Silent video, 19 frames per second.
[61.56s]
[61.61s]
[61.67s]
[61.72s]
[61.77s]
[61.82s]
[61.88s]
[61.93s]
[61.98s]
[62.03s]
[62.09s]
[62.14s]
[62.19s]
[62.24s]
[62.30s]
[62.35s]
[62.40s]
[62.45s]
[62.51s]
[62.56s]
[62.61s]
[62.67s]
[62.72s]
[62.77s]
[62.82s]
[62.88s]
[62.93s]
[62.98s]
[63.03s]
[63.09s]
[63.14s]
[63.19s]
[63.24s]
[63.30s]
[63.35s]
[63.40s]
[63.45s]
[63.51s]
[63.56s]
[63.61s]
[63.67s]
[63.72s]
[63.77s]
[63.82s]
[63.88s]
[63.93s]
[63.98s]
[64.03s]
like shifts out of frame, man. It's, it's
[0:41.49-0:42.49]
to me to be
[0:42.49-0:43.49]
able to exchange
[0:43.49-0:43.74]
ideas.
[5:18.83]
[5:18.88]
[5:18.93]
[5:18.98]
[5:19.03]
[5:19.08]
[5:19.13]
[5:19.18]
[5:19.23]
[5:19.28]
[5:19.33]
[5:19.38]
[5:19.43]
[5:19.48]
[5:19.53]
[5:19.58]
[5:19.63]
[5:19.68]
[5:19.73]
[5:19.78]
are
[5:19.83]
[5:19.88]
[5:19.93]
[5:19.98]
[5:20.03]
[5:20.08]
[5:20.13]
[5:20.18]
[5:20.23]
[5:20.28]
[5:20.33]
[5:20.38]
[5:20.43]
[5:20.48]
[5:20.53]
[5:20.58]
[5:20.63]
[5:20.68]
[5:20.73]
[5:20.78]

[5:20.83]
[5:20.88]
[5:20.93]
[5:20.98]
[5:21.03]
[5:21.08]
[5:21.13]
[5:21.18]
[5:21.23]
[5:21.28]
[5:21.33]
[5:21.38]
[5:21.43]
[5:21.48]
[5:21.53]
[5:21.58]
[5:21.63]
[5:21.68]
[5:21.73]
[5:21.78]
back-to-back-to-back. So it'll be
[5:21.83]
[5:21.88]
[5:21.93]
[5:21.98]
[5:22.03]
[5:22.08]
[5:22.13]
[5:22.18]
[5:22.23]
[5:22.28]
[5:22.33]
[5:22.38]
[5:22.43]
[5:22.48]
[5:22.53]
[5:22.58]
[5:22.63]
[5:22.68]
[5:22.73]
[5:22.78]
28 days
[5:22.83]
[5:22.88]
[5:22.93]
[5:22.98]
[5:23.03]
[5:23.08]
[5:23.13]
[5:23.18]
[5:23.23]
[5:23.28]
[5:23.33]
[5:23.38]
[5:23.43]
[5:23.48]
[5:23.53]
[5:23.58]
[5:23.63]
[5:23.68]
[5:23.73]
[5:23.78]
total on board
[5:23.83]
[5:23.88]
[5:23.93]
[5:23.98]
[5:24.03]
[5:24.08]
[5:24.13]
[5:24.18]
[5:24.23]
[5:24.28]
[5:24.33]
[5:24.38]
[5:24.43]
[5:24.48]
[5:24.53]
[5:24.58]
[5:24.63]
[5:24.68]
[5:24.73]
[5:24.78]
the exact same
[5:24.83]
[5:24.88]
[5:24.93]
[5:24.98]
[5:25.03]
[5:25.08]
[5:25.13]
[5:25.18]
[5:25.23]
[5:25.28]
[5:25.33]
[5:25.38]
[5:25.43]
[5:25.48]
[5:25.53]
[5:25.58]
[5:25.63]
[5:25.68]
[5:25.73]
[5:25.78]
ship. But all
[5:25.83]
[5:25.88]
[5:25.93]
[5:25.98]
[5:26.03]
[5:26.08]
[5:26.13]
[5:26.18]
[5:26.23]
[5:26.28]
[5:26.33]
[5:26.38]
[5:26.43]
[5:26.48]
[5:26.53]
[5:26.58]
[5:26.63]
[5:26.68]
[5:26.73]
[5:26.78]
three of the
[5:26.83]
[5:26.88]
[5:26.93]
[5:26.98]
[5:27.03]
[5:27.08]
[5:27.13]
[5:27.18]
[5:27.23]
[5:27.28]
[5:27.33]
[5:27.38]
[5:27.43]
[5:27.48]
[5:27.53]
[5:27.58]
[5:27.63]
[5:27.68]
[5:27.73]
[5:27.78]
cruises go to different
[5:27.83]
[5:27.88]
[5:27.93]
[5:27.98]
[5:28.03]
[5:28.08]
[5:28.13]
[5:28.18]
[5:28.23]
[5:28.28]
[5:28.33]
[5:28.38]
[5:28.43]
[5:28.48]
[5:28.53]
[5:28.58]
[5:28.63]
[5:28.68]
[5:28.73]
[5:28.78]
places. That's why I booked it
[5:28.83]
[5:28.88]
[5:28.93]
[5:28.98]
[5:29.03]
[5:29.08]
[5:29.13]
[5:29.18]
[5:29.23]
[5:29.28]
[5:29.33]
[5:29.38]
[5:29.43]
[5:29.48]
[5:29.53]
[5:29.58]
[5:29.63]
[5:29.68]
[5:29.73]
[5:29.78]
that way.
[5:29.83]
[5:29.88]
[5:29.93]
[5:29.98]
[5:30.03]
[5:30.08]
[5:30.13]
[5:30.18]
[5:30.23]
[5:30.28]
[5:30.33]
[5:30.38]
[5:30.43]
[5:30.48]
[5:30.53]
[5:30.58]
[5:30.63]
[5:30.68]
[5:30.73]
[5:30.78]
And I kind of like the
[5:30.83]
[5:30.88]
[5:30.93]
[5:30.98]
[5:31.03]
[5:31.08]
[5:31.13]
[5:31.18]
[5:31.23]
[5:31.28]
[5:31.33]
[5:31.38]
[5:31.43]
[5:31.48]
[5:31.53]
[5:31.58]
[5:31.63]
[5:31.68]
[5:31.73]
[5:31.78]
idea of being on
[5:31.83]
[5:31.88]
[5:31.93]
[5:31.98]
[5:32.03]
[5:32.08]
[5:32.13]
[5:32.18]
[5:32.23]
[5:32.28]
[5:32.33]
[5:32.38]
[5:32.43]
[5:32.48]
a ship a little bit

——————————

Produce a word-for-word copy of all the entries above.

Silent video, 19 frames per second.
[61.56s]
[61.61s]
[61.67s]
[61.72s]
[61.77s]
[61.82s]
[61.88s]
[61.93s]
[61.98s]
[62.03s]
[62.09s]
[62.14s]
[62.19s]
[62.24s]
[62.30s]
[62.35s]
[62.40s]
[62.45s]
[62.51s]
[62.56s]
[62.61s]
[62.67s]
[62.72s]
[62.77s]
[62.82s]
[62.88s]
[62.93s]
[62.98s]
[63.03s]
[63.09s]
[63.14s]
[63.19s]
[63.24s]
[63.30s]
[63.35s]
[63.40s]
[63.45s]
[63.51s]
[63.56s]
[63.61s]
[63.67s]
[63.72s]
[63.77s]
[63.82s]
[63.88s]
[63.93s]
[63.98s]
[64.03s]
like shifts out of frame, man. It's, it's
[0:41.49-0:42.49]
to me to be
[0:42.49-0:43.49]
able to exchange
[0:43.49-0:43.74]
ideas.
[5:18.83]
[5:18.88]
[5:18.93]
[5:18.98]
[5:19.03]
[5:19.08]
[5:19.13]
[5:19.18]
[5:19.23]
[5:19.28]
[5:19.33]
[5:19.38]
[5:19.43]
[5:19.48]
[5:19.53]
[5:19.58]
[5:19.63]
[5:19.68]
[5:19.73]
[5:19.78]
are
[5:19.83]
[5:19.88]
[5:19.93]
[5:19.98]
[5:20.03]
[5:20.08]
[5:20.13]
[5:20.18]
[5:20.23]
[5:20.28]
[5:20.33]
[5:20.38]
[5:20.43]
[5:20.48]
[5:20.53]
[5:20.58]
[5:20.63]
[5:20.68]
[5:20.73]
[5:20.78]

[5:20.83]
[5:20.88]
[5:20.93]
[5:20.98]
[5:21.03]
[5:21.08]
[5:21.13]
[5:21.18]
[5:21.23]
[5:21.28]
[5:21.33]
[5:21.38]
[5:21.43]
[5:21.48]
[5:21.53]
[5:21.58]
[5:21.63]
[5:21.68]
[5:21.73]
[5:21.78]
back-to-back-to-back. So it'll be
[5:21.83]
[5:21.88]
[5:21.93]
[5:21.98]
[5:22.03]
[5:22.08]
[5:22.13]
[5:22.18]
[5:22.23]
[5:22.28]
[5:22.33]
[5:22.38]
[5:22.43]
[5:22.48]
[5:22.53]
[5:22.58]
[5:22.63]
[5:22.68]
[5:22.73]
[5:22.78]
28 days
[5:22.83]
[5:22.88]
[5:22.93]
[5:22.98]
[5:23.03]
[5:23.08]
[5:23.13]
[5:23.18]
[5:23.23]
[5:23.28]
[5:23.33]
[5:23.38]
[5:23.43]
[5:23.48]
[5:23.53]
[5:23.58]
[5:23.63]
[5:23.68]
[5:23.73]
[5:23.78]
total on board
[5:23.83]
[5:23.88]
[5:23.93]
[5:23.98]
[5:24.03]
[5:24.08]
[5:24.13]
[5:24.18]
[5:24.23]
[5:24.28]
[5:24.33]
[5:24.38]
[5:24.43]
[5:24.48]
[5:24.53]
[5:24.58]
[5:24.63]
[5:24.68]
[5:24.73]
[5:24.78]
the exact same
[5:24.83]
[5:24.88]
[5:24.93]
[5:24.98]
[5:25.03]
[5:25.08]
[5:25.13]
[5:25.18]
[5:25.23]
[5:25.28]
[5:25.33]
[5:25.38]
[5:25.43]
[5:25.48]
[5:25.53]
[5:25.58]
[5:25.63]
[5:25.68]
[5:25.73]
[5:25.78]
ship. But all
[5:25.83]
[5:25.88]
[5:25.93]
[5:25.98]
[5:26.03]
[5:26.08]
[5:26.13]
[5:26.18]
[5:26.23]
[5:26.28]
[5:26.33]
[5:26.38]
[5:26.43]
[5:26.48]
[5:26.53]
[5:26.58]
[5:26.63]
[5:26.68]
[5:26.73]
[5:26.78]
three of the
[5:26.83]
[5:26.88]
[5:26.93]
[5:26.98]
[5:27.03]
[5:27.08]
[5:27.13]
[5:27.18]
[5:27.23]
[5:27.28]
[5:27.33]
[5:27.38]
[5:27.43]
[5:27.48]
[5:27.53]
[5:27.58]
[5:27.63]
[5:27.68]
[5:27.73]
[5:27.78]
cruises go to different
[5:27.83]
[5:27.88]
[5:27.93]
[5:27.98]
[5:28.03]
[5:28.08]
[5:28.13]
[5:28.18]
[5:28.23]
[5:28.28]
[5:28.33]
[5:28.38]
[5:28.43]
[5:28.48]
[5:28.53]
[5:28.58]
[5:28.63]
[5:28.68]
[5:28.73]
[5:28.78]
places. That's why I booked it
[5:28.83]
[5:28.88]
[5:28.93]
[5:28.98]
[5:29.03]
[5:29.08]
[5:29.13]
[5:29.18]
[5:29.23]
[5:29.28]
[5:29.33]
[5:29.38]
[5:29.43]
[5:29.48]
[5:29.53]
[5:29.58]
[5:29.63]
[5:29.68]
[5:29.73]
[5:29.78]
that way.
[5:29.83]
[5:29.88]
[5:29.93]
[5:29.98]
[5:30.03]
[5:30.08]
[5:30.13]
[5:30.18]
[5:30.23]
[5:30.28]
[5:30.33]
[5:30.38]
[5:30.43]
[5:30.48]
[5:30.53]
[5:30.58]
[5:30.63]
[5:30.68]
[5:30.73]
[5:30.78]
And I kind of like the
[5:30.83]
[5:30.88]
[5:30.93]
[5:30.98]
[5:31.03]
[5:31.08]
[5:31.13]
[5:31.18]
[5:31.23]
[5:31.28]
[5:31.33]
[5:31.38]
[5:31.43]
[5:31.48]
[5:31.53]
[5:31.58]
[5:31.63]
[5:31.68]
[5:31.73]
[5:31.78]
idea of being on
[5:31.83]
[5:31.88]
[5:31.93]
[5:31.98]
[5:32.03]
[5:32.08]
[5:32.13]
[5:32.18]
[5:32.23]
[5:32.28]
[5:32.33]
[5:32.38]
[5:32.43]
[5:32.48]
a ship a little bit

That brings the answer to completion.